• _EXERCISE DESCRIPTION_:
Reprint the lines below as they are, minus the pictures.

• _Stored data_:
'''

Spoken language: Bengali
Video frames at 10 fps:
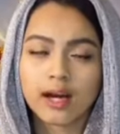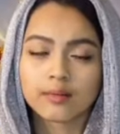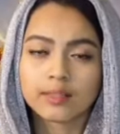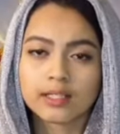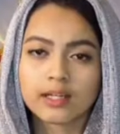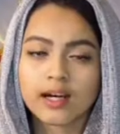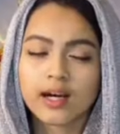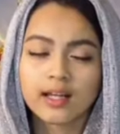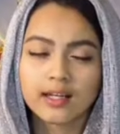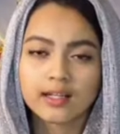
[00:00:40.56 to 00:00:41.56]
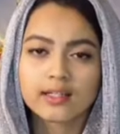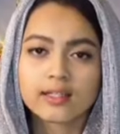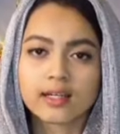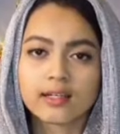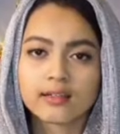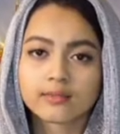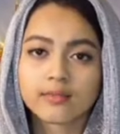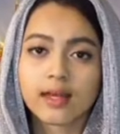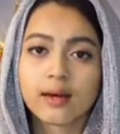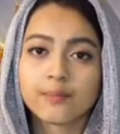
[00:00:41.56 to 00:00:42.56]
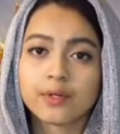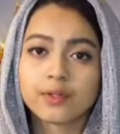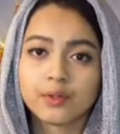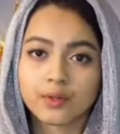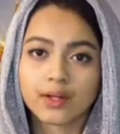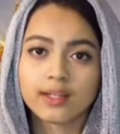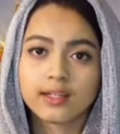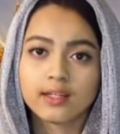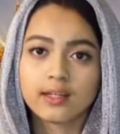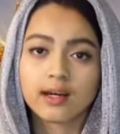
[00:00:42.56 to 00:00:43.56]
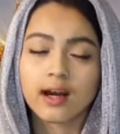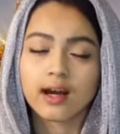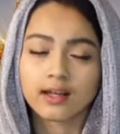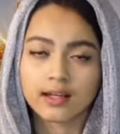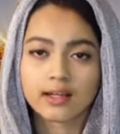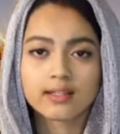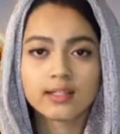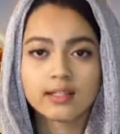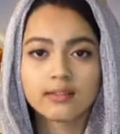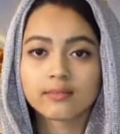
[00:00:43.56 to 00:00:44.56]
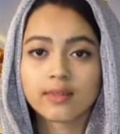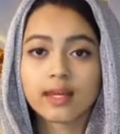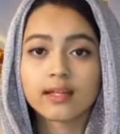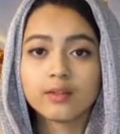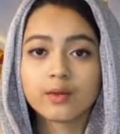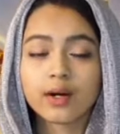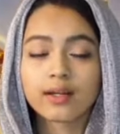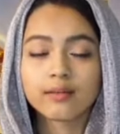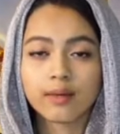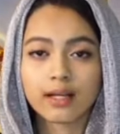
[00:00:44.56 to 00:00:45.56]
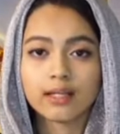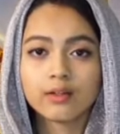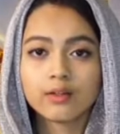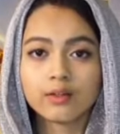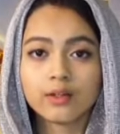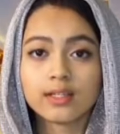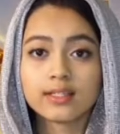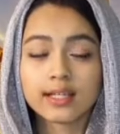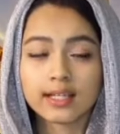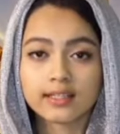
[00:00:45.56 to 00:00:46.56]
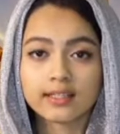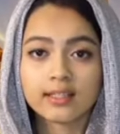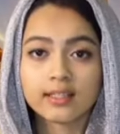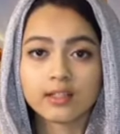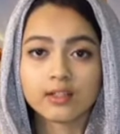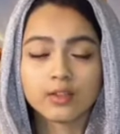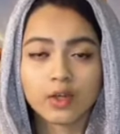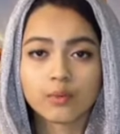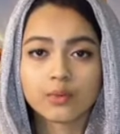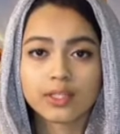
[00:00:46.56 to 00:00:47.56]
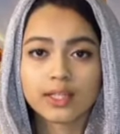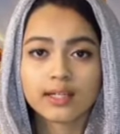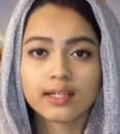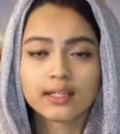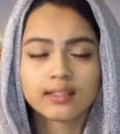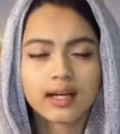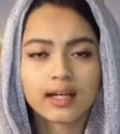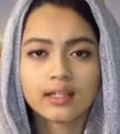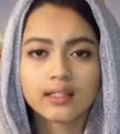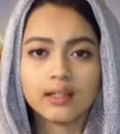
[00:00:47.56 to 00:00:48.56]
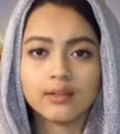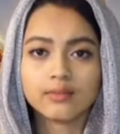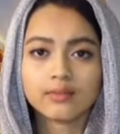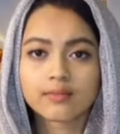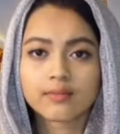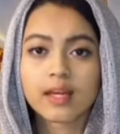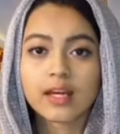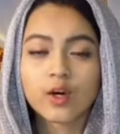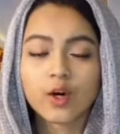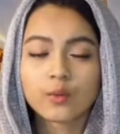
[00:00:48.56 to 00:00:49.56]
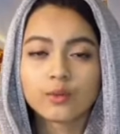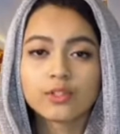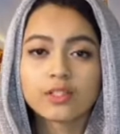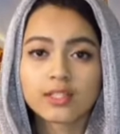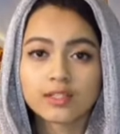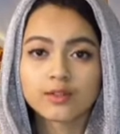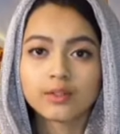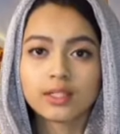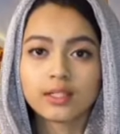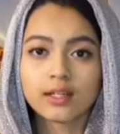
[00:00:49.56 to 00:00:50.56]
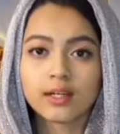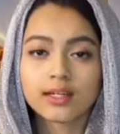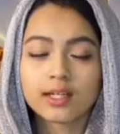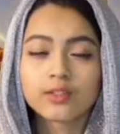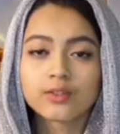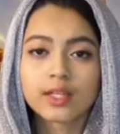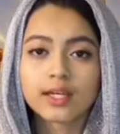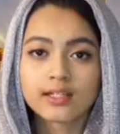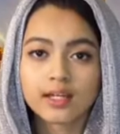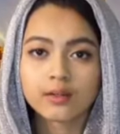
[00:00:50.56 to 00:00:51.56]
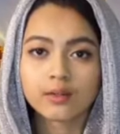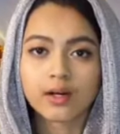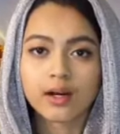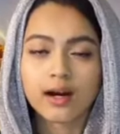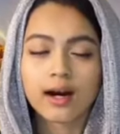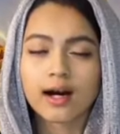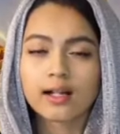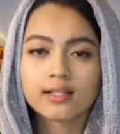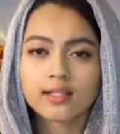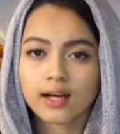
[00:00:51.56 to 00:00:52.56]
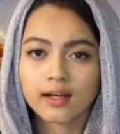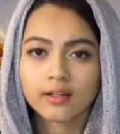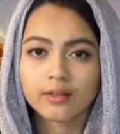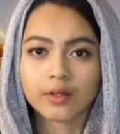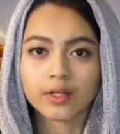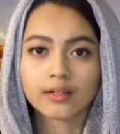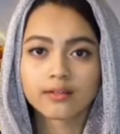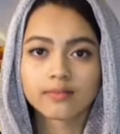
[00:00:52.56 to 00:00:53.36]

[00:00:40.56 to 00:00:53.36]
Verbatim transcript: আমি আল্লাহকে চাই আপনার দোকানে কি আল্লাহ আছে এই দোকানের মালিকও ছেলেটিকে ধমক দিয়ে তাড়িয়ে দিল এই অবুজ শিশুটি কিছুতেই যেন হাল ছাড়ার নয়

'''

• _RESPONSE AREA_:
Spoken language: Bengali
Video frames at 10 fps:
[00:00:40.56 to 00:00:41.56]
[00:00:41.56 to 00:00:42.56]
[00:00:42.56 to 00:00:43.56]
[00:00:43.56 to 00:00:44.56]
[00:00:44.56 to 00:00:45.56]
[00:00:45.56 to 00:00:46.56]
[00:00:46.56 to 00:00:47.56]
[00:00:47.56 to 00:00:48.56]
[00:00:48.56 to 00:00:49.56]
[00:00:49.56 to 00:00:50.56]
[00:00:50.56 to 00:00:51.56]
[00:00:51.56 to 00:00:52.56]
[00:00:52.56 to 00:00:53.36]

[00:00:40.56 to 00:00:53.36]
Verbatim transcript: আমি আল্লাহকে চাই আপনার দোকানে কি আল্লাহ আছে এই দোকানের মালিকও ছেলেটিকে ধমক দিয়ে তাড়িয়ে দিল এই অবুজ শিশুটি কিছুতেই যেন হাল ছাড়ার নয়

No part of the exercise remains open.